### What you will do
Return every record below exactly as written, but leave out the pictures.

(Saved data entries)

———

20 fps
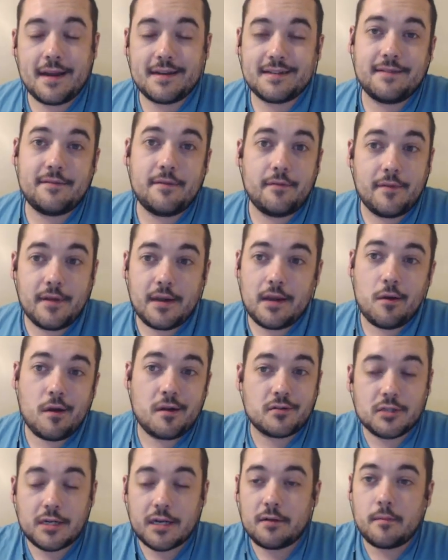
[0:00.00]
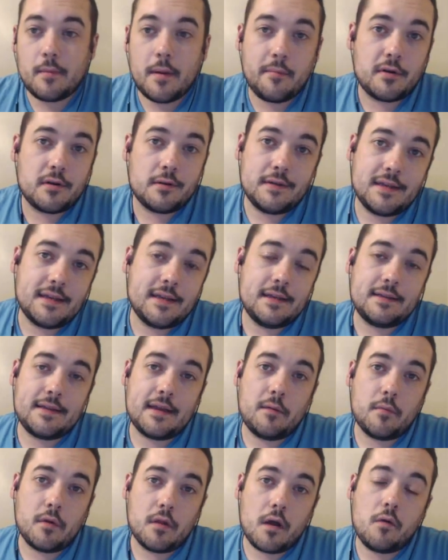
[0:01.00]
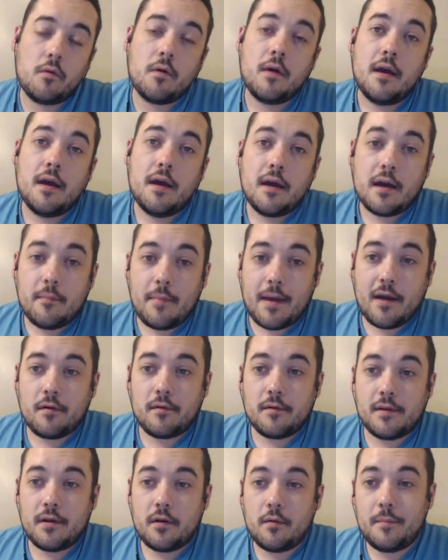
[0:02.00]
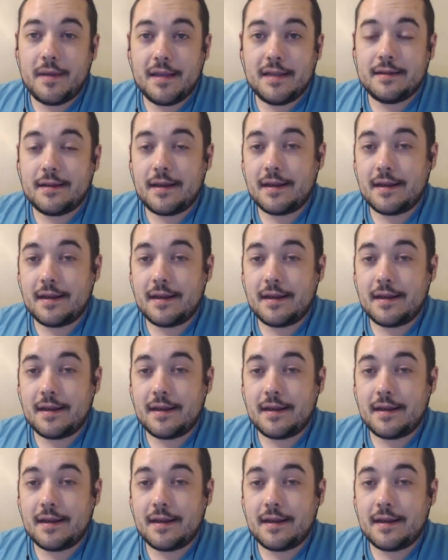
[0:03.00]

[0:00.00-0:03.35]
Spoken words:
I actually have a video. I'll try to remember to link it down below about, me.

———

### Answer for this exercise
20 fps
[0:00.00]
[0:01.00]
[0:02.00]
[0:03.00]

[0:00.00-0:03.35]
Spoken words:
I actually have a video. I'll try to remember to link it down below about, me.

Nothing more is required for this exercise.